[Task statement]:
Transcribe the stretch of entries below from the line with "[5:30.70-5:30.84]" through the line with "(8.00 s to 9.00 s)", exactly and with both ends included; leave out all other lines.

»»

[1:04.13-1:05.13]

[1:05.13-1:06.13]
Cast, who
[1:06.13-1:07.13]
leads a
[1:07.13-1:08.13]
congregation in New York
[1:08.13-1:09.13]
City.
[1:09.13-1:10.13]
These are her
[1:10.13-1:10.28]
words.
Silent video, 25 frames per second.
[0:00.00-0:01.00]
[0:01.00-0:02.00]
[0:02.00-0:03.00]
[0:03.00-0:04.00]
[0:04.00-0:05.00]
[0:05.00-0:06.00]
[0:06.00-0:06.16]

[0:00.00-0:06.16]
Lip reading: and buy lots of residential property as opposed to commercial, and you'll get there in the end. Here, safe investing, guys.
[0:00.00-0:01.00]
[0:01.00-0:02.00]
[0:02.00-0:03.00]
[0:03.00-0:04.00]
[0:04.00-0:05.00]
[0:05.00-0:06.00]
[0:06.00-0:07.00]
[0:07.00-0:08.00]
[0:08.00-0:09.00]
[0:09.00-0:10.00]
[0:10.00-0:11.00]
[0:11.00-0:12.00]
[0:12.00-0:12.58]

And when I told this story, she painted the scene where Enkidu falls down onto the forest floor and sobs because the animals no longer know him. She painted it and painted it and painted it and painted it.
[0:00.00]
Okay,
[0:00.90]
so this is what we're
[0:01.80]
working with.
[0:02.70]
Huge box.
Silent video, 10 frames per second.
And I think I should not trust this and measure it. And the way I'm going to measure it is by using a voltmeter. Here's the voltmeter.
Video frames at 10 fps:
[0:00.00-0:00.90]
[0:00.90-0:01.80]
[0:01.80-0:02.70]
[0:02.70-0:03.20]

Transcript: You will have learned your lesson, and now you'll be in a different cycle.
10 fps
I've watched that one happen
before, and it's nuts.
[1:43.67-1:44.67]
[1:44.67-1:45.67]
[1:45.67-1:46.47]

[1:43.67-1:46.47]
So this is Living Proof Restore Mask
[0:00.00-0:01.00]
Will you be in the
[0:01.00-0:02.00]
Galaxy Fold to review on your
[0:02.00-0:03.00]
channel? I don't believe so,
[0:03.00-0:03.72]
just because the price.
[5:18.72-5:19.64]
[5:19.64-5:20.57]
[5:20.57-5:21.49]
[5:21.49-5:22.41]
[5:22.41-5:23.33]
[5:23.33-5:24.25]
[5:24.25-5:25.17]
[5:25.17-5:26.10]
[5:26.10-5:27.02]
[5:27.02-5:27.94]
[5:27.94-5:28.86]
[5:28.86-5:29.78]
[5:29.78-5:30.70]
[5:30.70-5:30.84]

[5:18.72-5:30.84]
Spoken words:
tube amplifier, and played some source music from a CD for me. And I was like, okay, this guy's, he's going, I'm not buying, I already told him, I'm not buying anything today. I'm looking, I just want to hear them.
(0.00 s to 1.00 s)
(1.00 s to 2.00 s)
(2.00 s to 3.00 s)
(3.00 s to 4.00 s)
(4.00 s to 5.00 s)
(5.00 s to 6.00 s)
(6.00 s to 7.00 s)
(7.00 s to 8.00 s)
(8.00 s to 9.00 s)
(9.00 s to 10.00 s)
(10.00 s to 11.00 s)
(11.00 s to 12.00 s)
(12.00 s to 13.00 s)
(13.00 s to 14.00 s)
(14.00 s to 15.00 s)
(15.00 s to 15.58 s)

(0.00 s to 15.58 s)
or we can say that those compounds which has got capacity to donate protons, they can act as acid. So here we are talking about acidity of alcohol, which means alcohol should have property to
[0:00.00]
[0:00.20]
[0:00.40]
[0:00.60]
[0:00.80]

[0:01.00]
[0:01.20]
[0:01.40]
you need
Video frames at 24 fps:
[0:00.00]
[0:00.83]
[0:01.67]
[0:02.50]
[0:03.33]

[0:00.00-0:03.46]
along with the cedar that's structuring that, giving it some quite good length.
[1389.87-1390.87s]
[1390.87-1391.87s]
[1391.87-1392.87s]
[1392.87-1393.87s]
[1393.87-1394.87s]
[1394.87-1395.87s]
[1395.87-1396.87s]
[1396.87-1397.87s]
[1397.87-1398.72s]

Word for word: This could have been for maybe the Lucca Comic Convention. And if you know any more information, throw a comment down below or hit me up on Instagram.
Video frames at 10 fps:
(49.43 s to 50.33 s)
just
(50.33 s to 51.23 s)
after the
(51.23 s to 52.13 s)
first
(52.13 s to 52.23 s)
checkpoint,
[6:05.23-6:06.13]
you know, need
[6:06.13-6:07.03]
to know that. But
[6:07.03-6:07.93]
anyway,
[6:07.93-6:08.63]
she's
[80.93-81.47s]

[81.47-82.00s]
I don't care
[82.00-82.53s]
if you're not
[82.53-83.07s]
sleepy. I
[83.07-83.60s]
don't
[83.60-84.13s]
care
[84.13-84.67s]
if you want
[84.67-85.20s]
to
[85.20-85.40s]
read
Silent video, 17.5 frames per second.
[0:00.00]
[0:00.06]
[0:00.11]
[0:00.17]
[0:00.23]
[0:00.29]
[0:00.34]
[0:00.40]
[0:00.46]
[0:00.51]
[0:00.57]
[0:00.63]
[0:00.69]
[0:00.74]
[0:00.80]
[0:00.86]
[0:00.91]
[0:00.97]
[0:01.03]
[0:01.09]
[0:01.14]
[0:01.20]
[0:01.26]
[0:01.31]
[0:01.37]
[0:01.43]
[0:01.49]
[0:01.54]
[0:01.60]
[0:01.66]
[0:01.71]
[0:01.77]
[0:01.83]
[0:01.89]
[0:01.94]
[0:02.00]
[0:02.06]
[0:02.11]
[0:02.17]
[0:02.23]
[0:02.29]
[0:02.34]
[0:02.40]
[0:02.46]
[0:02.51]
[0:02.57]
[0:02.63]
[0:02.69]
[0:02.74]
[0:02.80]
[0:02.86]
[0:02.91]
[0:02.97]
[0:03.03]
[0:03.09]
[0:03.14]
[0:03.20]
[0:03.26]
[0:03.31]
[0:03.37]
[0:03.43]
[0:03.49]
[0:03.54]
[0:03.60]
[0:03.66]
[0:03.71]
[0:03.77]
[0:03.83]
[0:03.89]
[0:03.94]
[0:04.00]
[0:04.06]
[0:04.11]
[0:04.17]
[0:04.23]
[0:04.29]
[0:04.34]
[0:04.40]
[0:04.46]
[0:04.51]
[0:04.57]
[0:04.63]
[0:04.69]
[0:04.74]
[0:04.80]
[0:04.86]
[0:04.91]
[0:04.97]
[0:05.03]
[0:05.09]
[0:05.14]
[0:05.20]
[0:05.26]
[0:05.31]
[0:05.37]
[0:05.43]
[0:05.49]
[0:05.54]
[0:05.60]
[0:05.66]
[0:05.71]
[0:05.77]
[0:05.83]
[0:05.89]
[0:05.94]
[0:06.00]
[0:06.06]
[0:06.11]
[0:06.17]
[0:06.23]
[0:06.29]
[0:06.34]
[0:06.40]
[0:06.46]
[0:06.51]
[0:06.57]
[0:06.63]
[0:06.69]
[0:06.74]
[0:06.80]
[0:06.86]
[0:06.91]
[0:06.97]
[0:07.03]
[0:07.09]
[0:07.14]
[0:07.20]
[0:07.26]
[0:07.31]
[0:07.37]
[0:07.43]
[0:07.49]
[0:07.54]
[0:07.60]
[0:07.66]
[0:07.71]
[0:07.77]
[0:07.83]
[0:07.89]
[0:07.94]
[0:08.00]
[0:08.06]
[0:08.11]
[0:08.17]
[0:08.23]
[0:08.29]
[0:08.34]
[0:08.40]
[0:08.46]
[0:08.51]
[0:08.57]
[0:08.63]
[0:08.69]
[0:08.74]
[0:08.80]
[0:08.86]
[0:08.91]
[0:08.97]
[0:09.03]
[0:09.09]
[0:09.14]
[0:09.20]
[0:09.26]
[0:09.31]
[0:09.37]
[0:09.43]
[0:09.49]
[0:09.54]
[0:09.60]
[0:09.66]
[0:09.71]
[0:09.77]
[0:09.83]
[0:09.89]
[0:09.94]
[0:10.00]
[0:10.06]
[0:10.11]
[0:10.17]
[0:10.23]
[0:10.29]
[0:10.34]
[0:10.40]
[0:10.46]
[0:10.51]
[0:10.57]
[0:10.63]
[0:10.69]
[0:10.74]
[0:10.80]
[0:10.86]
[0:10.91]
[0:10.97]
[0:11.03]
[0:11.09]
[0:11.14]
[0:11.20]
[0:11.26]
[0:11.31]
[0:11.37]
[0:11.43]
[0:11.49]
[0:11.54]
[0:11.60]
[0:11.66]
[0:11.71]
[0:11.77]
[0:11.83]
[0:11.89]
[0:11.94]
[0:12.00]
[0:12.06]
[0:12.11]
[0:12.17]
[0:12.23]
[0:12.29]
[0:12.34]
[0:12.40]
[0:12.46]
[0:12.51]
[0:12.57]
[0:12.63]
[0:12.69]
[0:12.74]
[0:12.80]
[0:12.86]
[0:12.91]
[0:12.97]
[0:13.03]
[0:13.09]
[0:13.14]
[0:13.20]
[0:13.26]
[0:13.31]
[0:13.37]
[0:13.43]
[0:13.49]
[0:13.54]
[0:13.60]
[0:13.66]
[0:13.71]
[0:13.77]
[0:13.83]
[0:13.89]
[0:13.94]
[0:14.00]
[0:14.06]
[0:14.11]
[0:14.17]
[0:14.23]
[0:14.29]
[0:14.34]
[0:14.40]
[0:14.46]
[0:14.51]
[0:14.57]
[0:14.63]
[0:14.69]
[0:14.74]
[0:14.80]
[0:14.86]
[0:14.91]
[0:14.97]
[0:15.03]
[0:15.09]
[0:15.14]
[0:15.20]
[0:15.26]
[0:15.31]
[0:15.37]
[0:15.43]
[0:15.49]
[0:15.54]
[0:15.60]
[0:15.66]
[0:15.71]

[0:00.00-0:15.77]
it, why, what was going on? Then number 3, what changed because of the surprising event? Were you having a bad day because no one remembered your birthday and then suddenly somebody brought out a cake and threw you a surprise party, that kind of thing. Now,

««

[Exercise result]:
[5:30.70-5:30.84]

[5:18.72-5:30.84]
Spoken words:
tube amplifier, and played some source music from a CD for me. And I was like, okay, this guy's, he's going, I'm not buying, I already told him, I'm not buying anything today. I'm looking, I just want to hear them.
(0.00 s to 1.00 s)
(1.00 s to 2.00 s)
(2.00 s to 3.00 s)
(3.00 s to 4.00 s)
(4.00 s to 5.00 s)
(5.00 s to 6.00 s)
(6.00 s to 7.00 s)
(7.00 s to 8.00 s)
(8.00 s to 9.00 s)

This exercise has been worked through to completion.